Solid pancreatic lesions (SPL) can be neoplastic or non-neoplastic. Pancreatic duct adenocarcinoma (PDAC) constitutes more than 90% of neoplastic pancreatic lesions, making it the most common primary SPL . Pancreatic neuroendocrine tumors (PNET) and metastatic lesions to the pancreas (PMET) are less common compared to PDAC, accounting for less than 10% of pancreatic neoplasms . PMET is the least commonly encountered etiology of neoplastic SPL. Renal cell carcinoma (RCC) is the most common primary cancer to metastasize to the pancreas, followed by lung adenocarcinoma, colorectal cancer, melanoma, ovary cancer, and breast cancer [3,4].
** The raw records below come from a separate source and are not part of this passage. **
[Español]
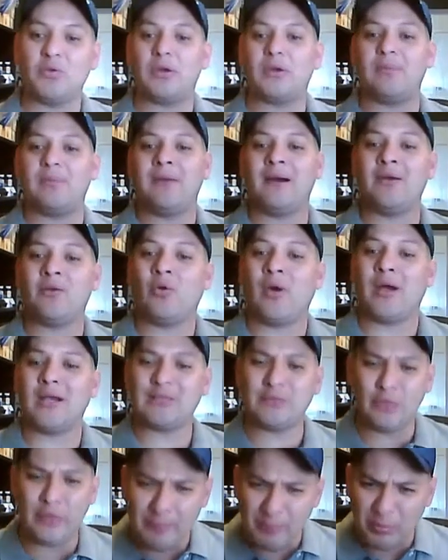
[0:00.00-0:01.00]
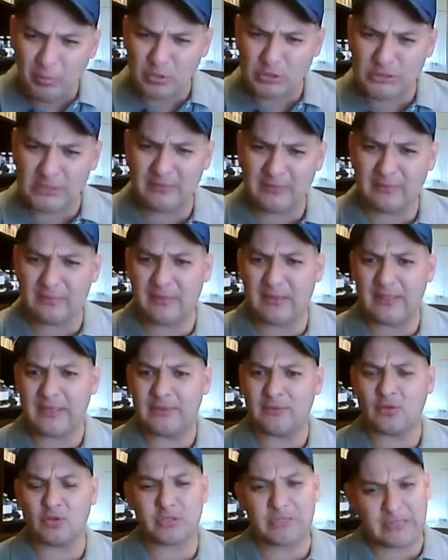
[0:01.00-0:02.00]
hermano, haz lo imposible,
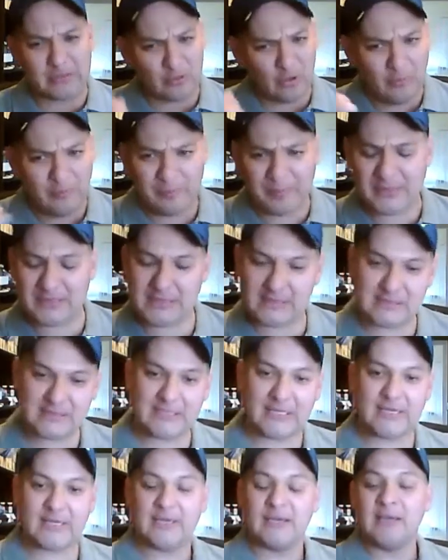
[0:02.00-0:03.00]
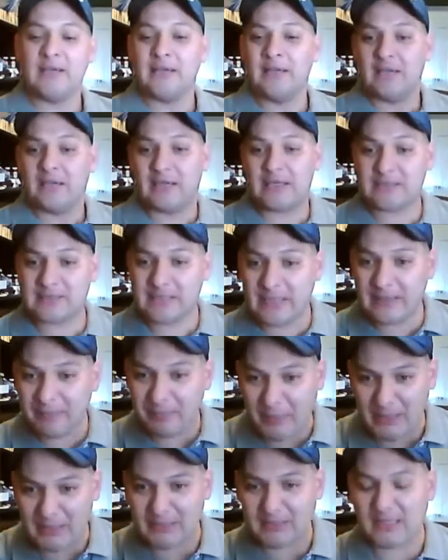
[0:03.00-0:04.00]
no te compres ese, ese
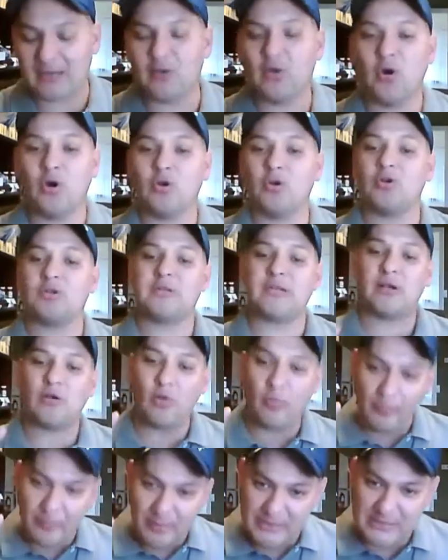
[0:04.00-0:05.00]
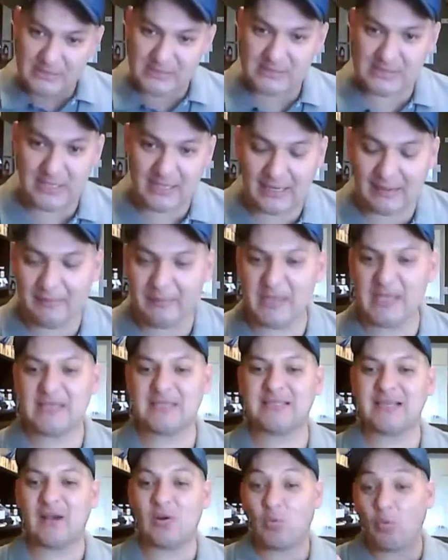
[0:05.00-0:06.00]
pantalón, no te compres esa
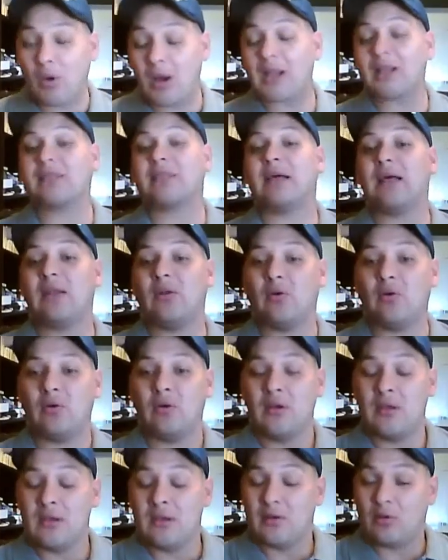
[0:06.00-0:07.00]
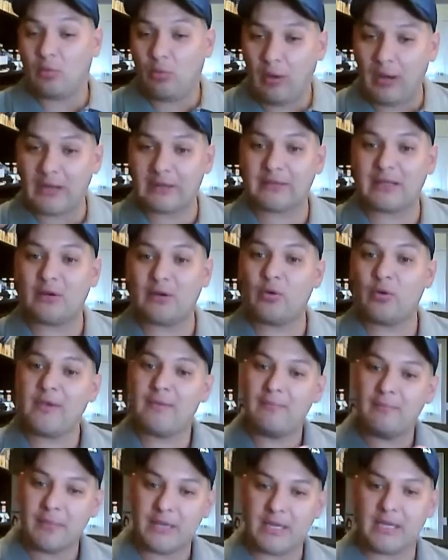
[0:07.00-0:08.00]
camisa, guárdalo Guárdalo y
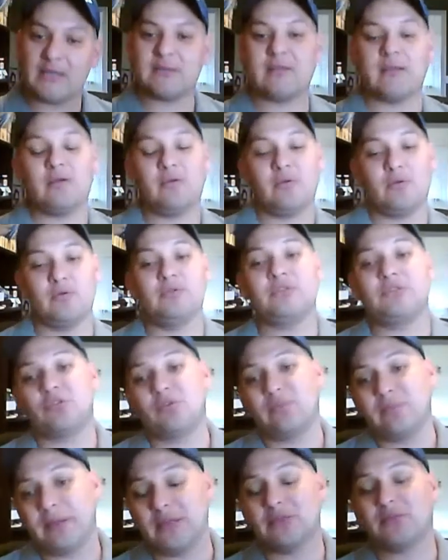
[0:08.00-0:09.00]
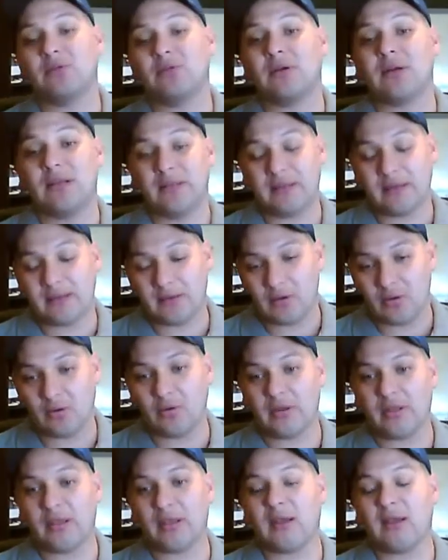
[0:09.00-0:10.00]
inviértelo en un instrumento que le dé
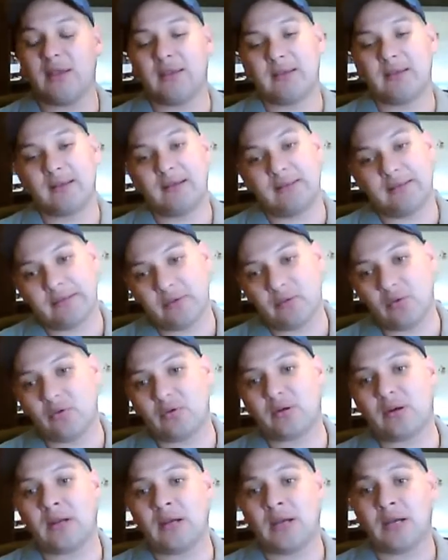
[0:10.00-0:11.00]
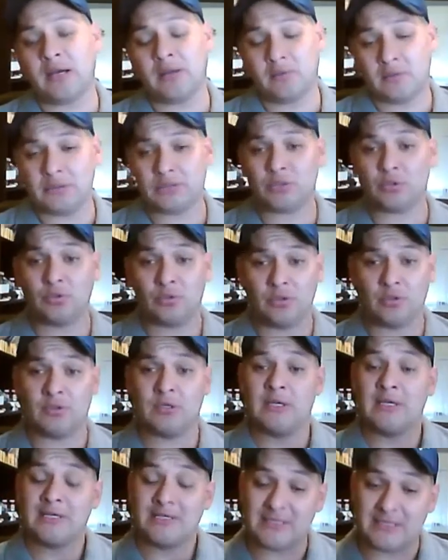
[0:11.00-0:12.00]
gloria y que le dé honra a nuestro Dios.
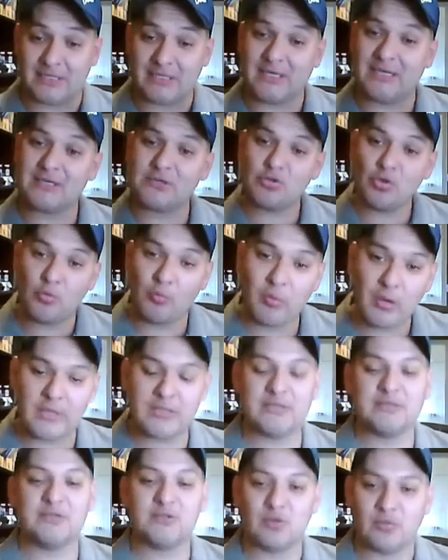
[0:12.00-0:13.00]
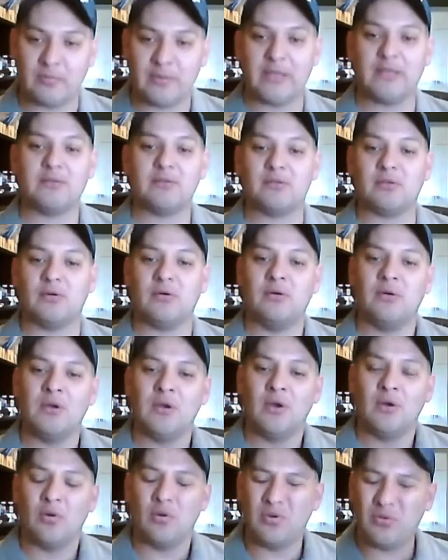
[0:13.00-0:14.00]
Si quieres un buen instrumento,
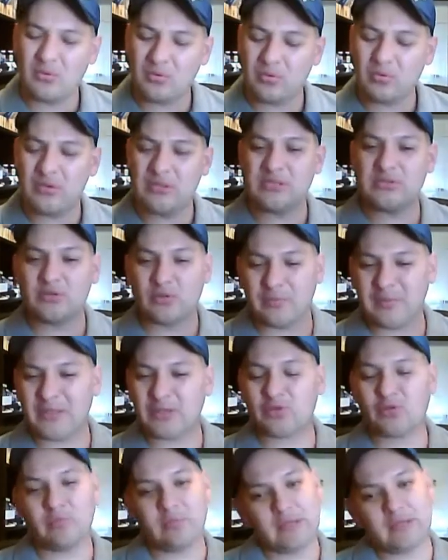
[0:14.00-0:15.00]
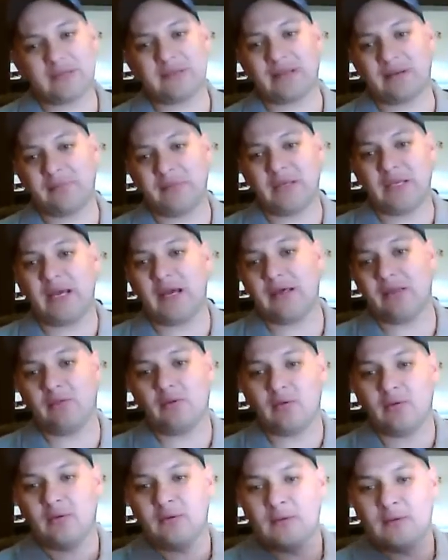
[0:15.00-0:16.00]
un, instrumento bien
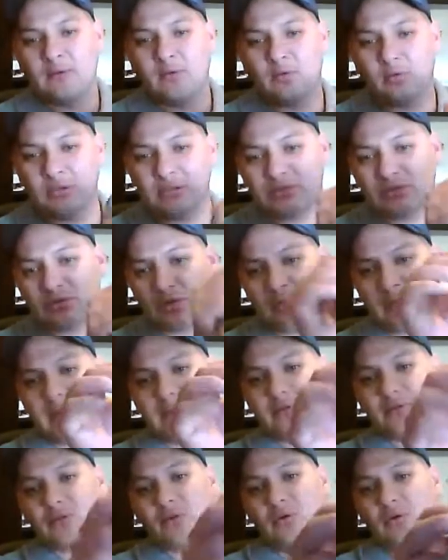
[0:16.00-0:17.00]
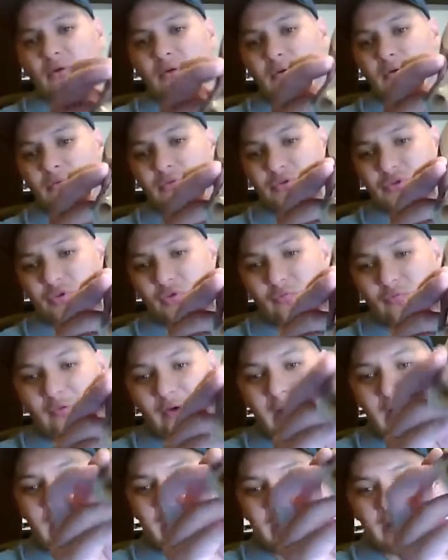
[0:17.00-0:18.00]
terminado, un instrumento, un
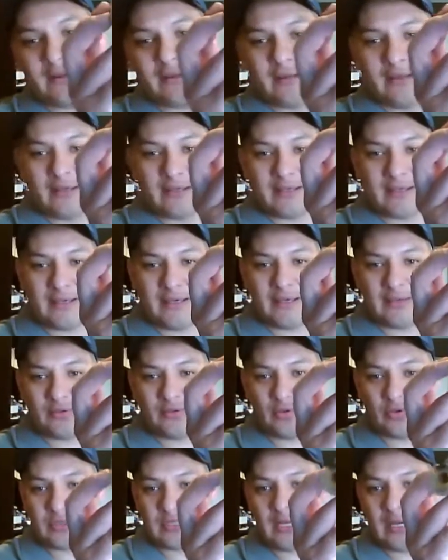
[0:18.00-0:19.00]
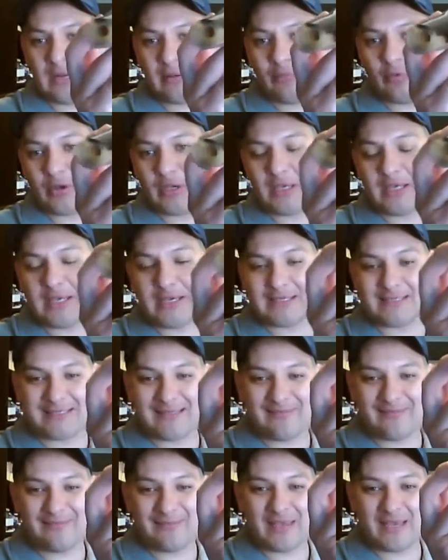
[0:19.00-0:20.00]
shofar, que, donde la boquilla
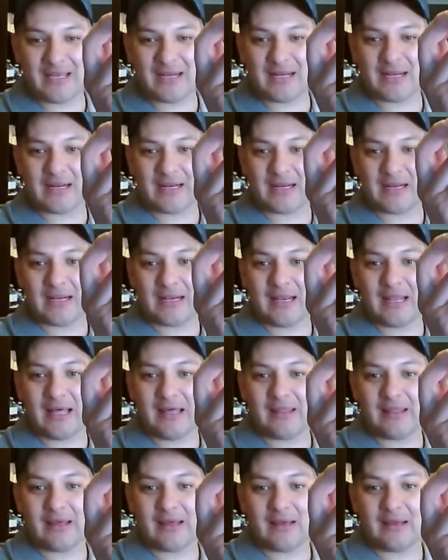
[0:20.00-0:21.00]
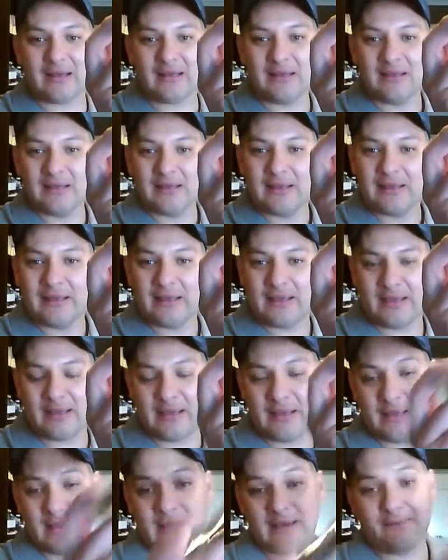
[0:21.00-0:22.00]
esté bien arreglada,
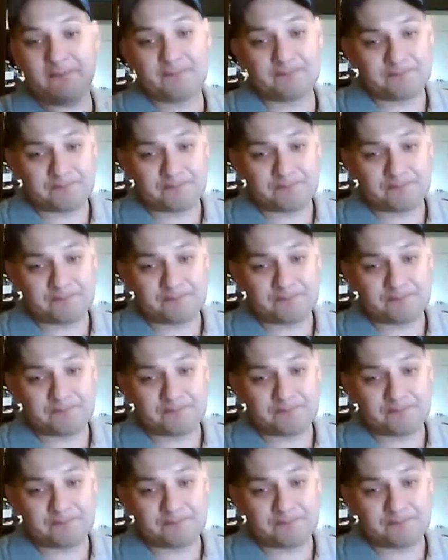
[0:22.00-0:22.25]
eh,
In comparison to primary neoplasms of the pancreas, namely PDAC and PNET, PMET has different tumor biology, clinical presentation, and management strategy . Therefore, accurate diagnosis and identification of PMET are indispensable. Endoscopic ultrasound fine-needle aspiration (EUS-FNA) is a reliable and popular tool for evaluating SPL because of its high sensitivity, specificity, and accuracy . EUS-FNA has the ability to characterize pancreatic lesions, pancreatic structures (including the pancreatic duct), local invasion, lymph nodes, and other nearby structures. It is also the best modality for obtaining tissue diagnosis for SPLs . Many studies have demonstrated that EUS-FNA is a reliable and accurate modality for diagnosing PMET [4,6]. However, more data are needed to further characterize clinical, cross-sectional, and EUS features distinguishing PMET from PDAC and PNET.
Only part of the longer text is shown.